Philippe's mother was visiting from Orlando, Fla., and her sister Daline was visiting with her daughters. The women were cooking and talking and the girls were running around and playing.
Then there was "a loud, abrupt noise at door," Philippe said.
Four Clayton County Police officers were at the door, during the department's sweep of the Flint River Road and South Pointe Parkway corridor, and they arrested her on an outstanding warrant.
"They just arrested me," she said. "They handcuffed me. They searched me and they put me in the paddy wagon."
One of the officers explained she was being arrested for violating probation and failing to pay a ticket. He showed her the warrant. She tried to find the receipt she'd saved, but the officer told her it wouldn't really matter, because he had to execute the warrant if there was a warrant, and only a judge could revoke it.
The officers, Philippe said, were just doing their jobs, but she didn't know why there was a warrant at all. It had to be a mistake. She wasn't guilty. She wasn't supposed to be under arrest.
Court documents show the warrant was requested by a probation officer on March 26, more than two weeks after Philippe's probation sentence should have been suspended.
Damon Dawson, the area director of Sentinel Offender Services, said the warrant application was filed as a part of the normal, paperwork-laden process of the justice system. The probation officer, Carlie Saint Cyr, saw Philippe's name on a list given to her by sheriff's deputies, saw she didn't show up when she was assigned to show up, and filed a warrant request. Saint Cyr didn't check the court's computer system, which showed the fine had been paid and the probation was dependent on the unpaid fine. It would have been out of the ordinary for Saint Cyr to check the court's records system, according to Dawson, since the applicable paperwork is supposed to be delivered to the probation officers, informing them a sentence has been suspended and a fine has been paid.
"What happened was a failure -- I don't know on whose part -- to have that communicated," Dawson said.
Following procedures, Saint Cyr filled out the appropriate paperwork for a no-show, and sent the warrant request on to the State Court Judge. Judge Benefield signed the warrant, and the county's justice system churned on.
The county police department, looking at the large number of un-served warrants in a high-crime corridor, made 15 arrests during a six-hour sweep.
"I feel like it was a clerk error," Philippe said, "But [the probation office] was pretty nonchalant with what they were doing and you can't be. You're messing with people's lives."
On Monday morning, after more than a full day in jail, Philippe was told she could speak to a judge on Tuesday. Her sister found the receipt and the two women appeared before Benefield at 8 a.m.
"Ma'am," Philippe remembered him saying. "I don't know what's going on. I'm going to order your immediate release."
Court documents show Benefield issued a revocation of probation order, writing "Release defendant and close case" in black pen and signing his name.
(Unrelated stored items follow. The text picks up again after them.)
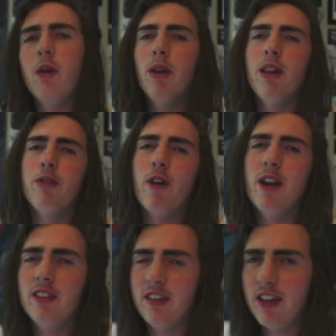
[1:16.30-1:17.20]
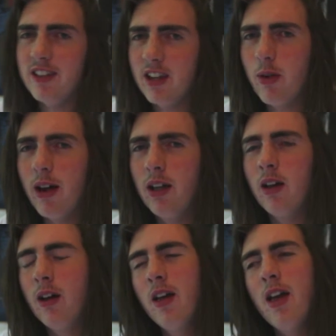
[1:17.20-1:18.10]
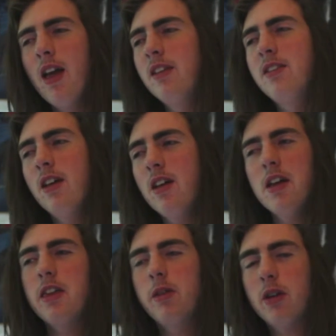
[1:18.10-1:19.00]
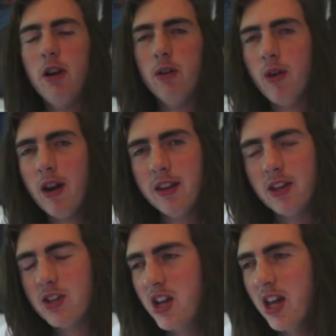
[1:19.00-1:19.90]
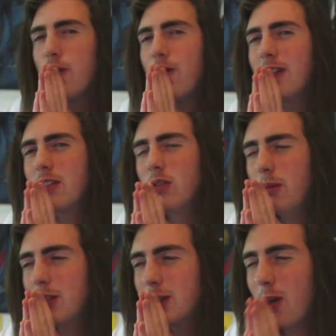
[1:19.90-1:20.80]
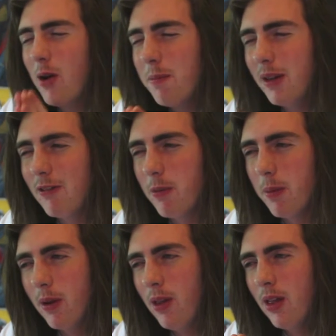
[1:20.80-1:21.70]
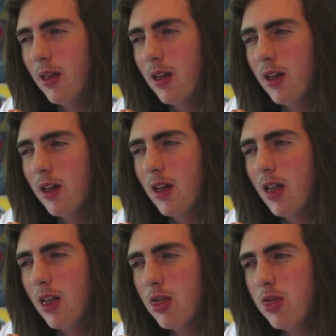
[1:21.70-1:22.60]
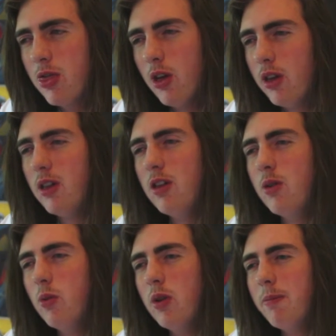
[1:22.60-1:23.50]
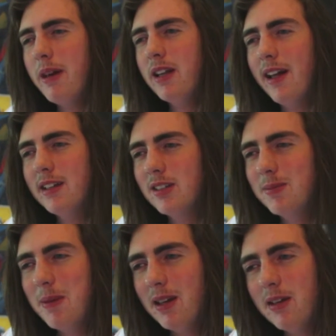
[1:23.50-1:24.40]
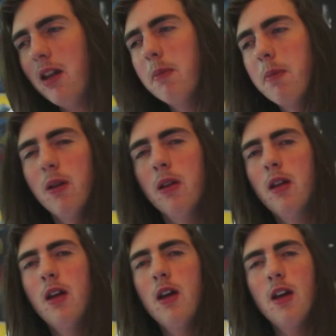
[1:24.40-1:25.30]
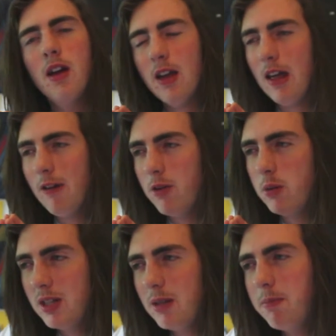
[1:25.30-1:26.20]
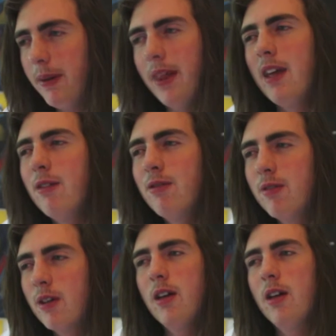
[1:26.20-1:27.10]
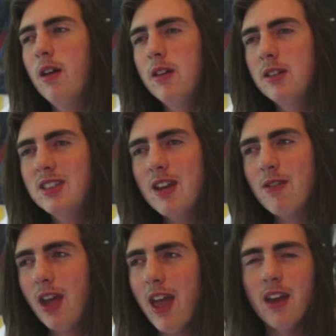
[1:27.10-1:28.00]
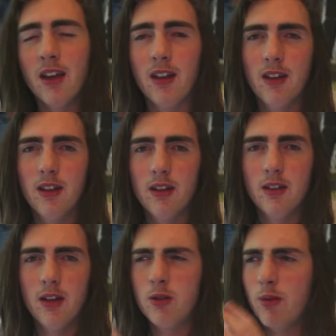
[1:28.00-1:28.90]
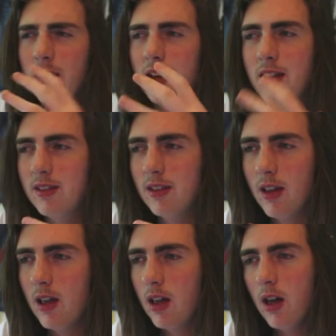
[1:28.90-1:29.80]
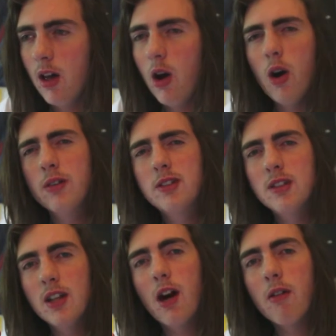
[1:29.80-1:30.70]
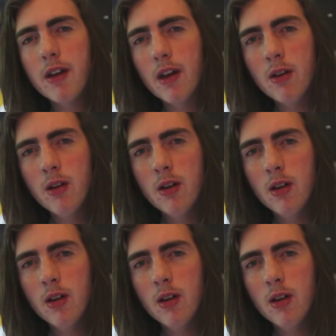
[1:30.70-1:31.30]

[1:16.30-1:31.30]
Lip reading: one of the phrases I say quite a lot is that you can't write this shit. In fact, it's almost so unbelievable that you wouldn't be classed as being gullible if you did believe that Stephen King had written this odd scenario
About 12 hours later -- about 70 hours after she was arrested -- Philippe was released from the county jail.
She returned to her Jonesboro home and her 2-year-old daughter, Alanamarie, and she tried to start studying for a math test, required for her nursing degree.
"I have a big test today," Philippe said Wednesday, the day after she was released, "and I can't even focus. I could still be in jail, if my sister didn't come down and help me, or if I didn't keep that receipt."
Her brother, a Florida police officer, thinks she should sue for false arrest, but Philippe said she doesn't want any money. She just wants an apology, she said, and wants to be secure again, to know this couldn't happen again.
"Now I'm paranoid," she said. "No matter what I do they can arrest me. I don't know if I want to live in Georgia anymore. I was helpless. My voice was not heard and I was helpless and it didn't matter that it was a mistake, like, regardless, I was still the criminal.
"Everybody in jail is not always guilty," she said.